Ecoutez Catherine Jousselme, Professeur de psychiatrie de l'enfant et de l'adolescent et co-auteur de l'étude : « Il y en a peu qui ont déjà accès à une consultation ce qui prouve que soit ils ne sont pas repérés soit qu'ils ne se sentent pas eux-mêmes déprimés »
Isolement et conduite à risques
Près de 4 adolescents sur 10 ont déjà pensé que « la vie ne valait pas la peine d’être vécue. » Pour lutter contre ces idées noires, la grande majorité des adolescents s’isole soit pour écouter de la musique soit pour jouer aux jeux vidéos. « Les amis ne représentent que la 3e ressource », souligne l'étude.
D'autres vont plutôt tenter de repousser leurs limites ou vivre des situations dangereuses : 1 sur 5 fume du tabac, 1 sur 10 fume du cannabis. Par ailleurs, près de 15 % prennent des médicaments, moins de 7 % boivent de l’alcool, 17 % se font mal et moins de 10 % recherchent des sensations fortes. « Ces chiffres sont conformes à ce que l'on pouvait attendre et confirment les études précèdentes », explique la psychiatre.
Toutefois, il est important de souligner que « les jeunes de manière générale, et à l'adolescence en particulier, ont recours à des conduites à risques qui ne sont pas forcément pathologiques ». Mais ces expérimentations n’ont pas les mêmes conséquences pour les plus fragiles.

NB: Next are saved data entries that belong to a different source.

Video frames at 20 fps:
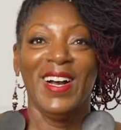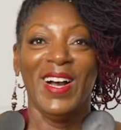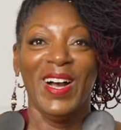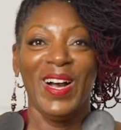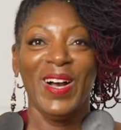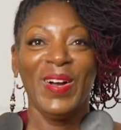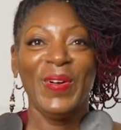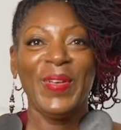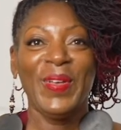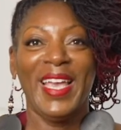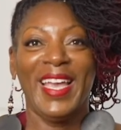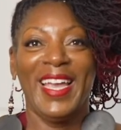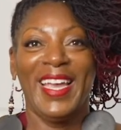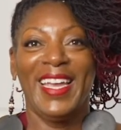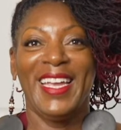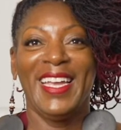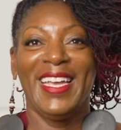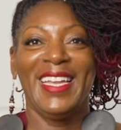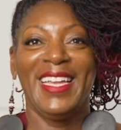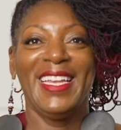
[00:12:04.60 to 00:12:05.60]
Okay,
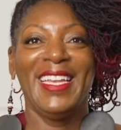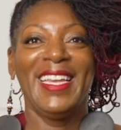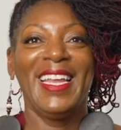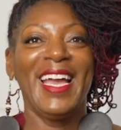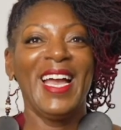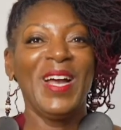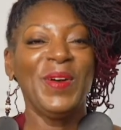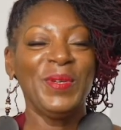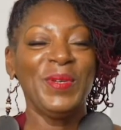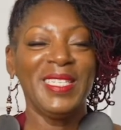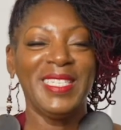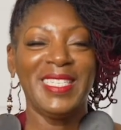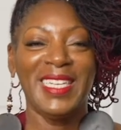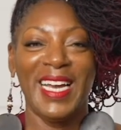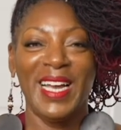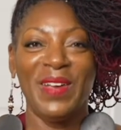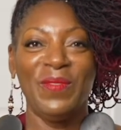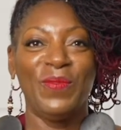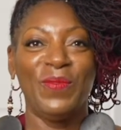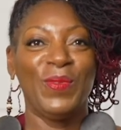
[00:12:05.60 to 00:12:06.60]
now it's
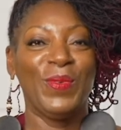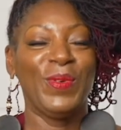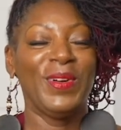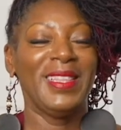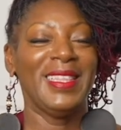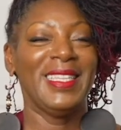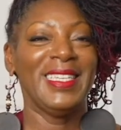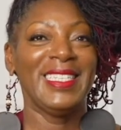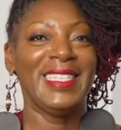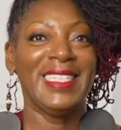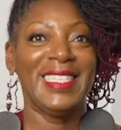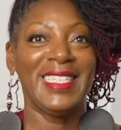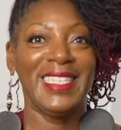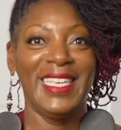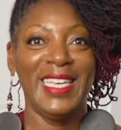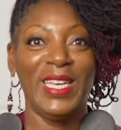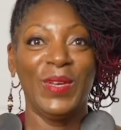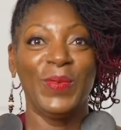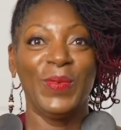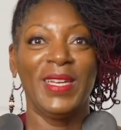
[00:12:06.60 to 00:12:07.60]
time for the
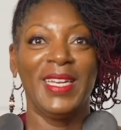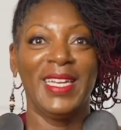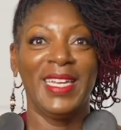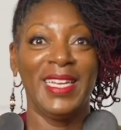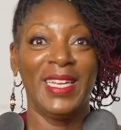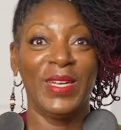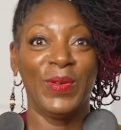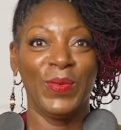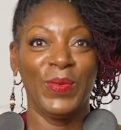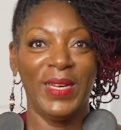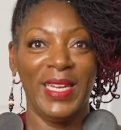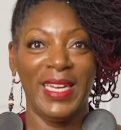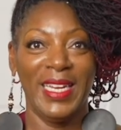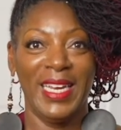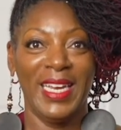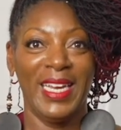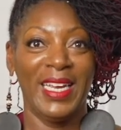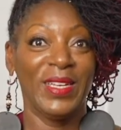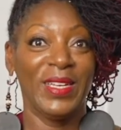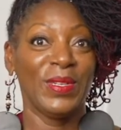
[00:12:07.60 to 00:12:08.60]
secret
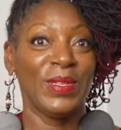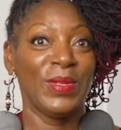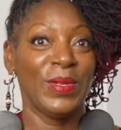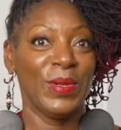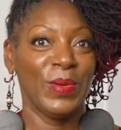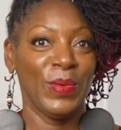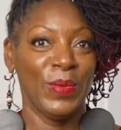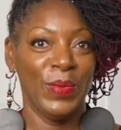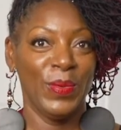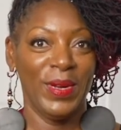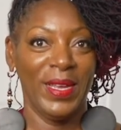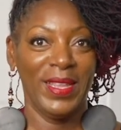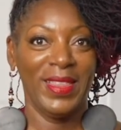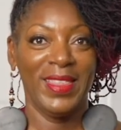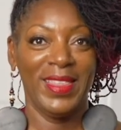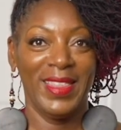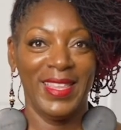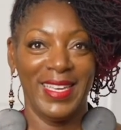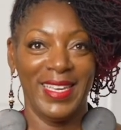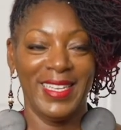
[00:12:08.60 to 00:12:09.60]
ingredient with
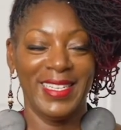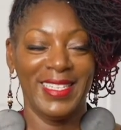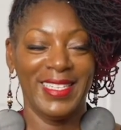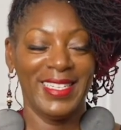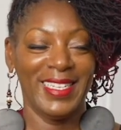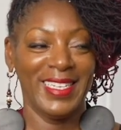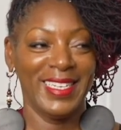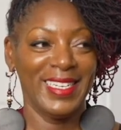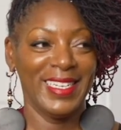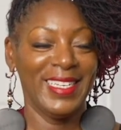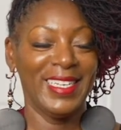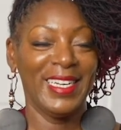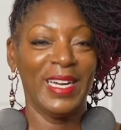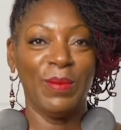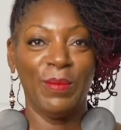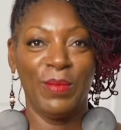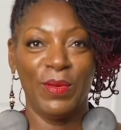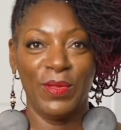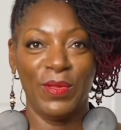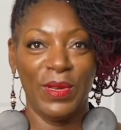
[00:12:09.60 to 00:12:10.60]
this
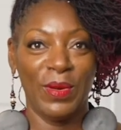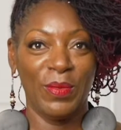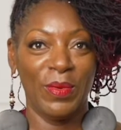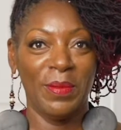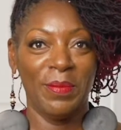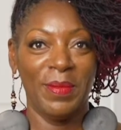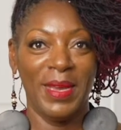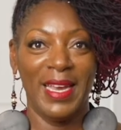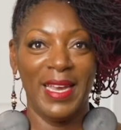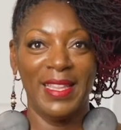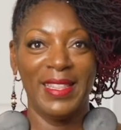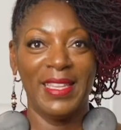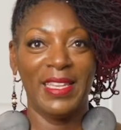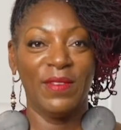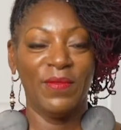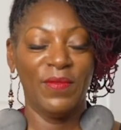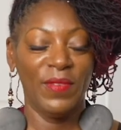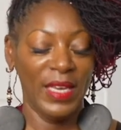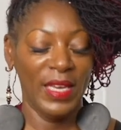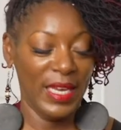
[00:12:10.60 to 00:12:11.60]
gumbo that we're making, this
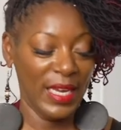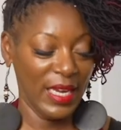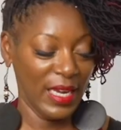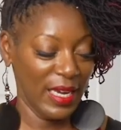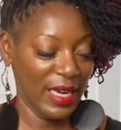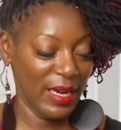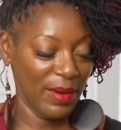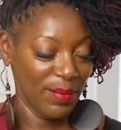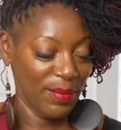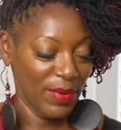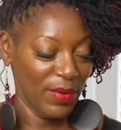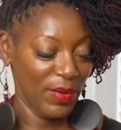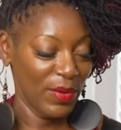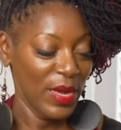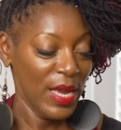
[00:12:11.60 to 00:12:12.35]
vegan gumbo.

Ecoutez Catherine Jousselme : « Les filles fument davantage de tabac, les garçons vont plus être dans l'alcool et le cannabis. »
« Des systèmes qui accueille la souffrance »
Comment repérer ces jeunes en légère dépression ou en dépression avérée ? Pour Catherine Jousselme, les adultes qui entourent ces adolescents ont un rôle à jouer et "des systèmes où l'on accueille leur souffrance au sein des lieux où ils vivent, qui est a priori l'école, devraient être mis en place".
Ecoutez Catherine Jousselme: « Ce ne sont pas les psy qui repèrent la dépression. C'est le quotidien de ces jeunes. »
Toutefois, « les adolescents français sont pleins de ressources. Ils gardent en eux des repères fondamentaux », affirme Catherine Jousselme. Leurs relations au monde des adultes et notamment avec leurs parents sont positives. « 88,8 % des jeunes pensent que leurs parents les trouvent beaux. Cela me semble être une chose importante parce que l'estime de soi se construit dans le regard de l'autre. Alors quand on pense que nos parents nous trouvent beaux, c'est un repère sur lequel on peut s'appuyer », estime la psychiatre.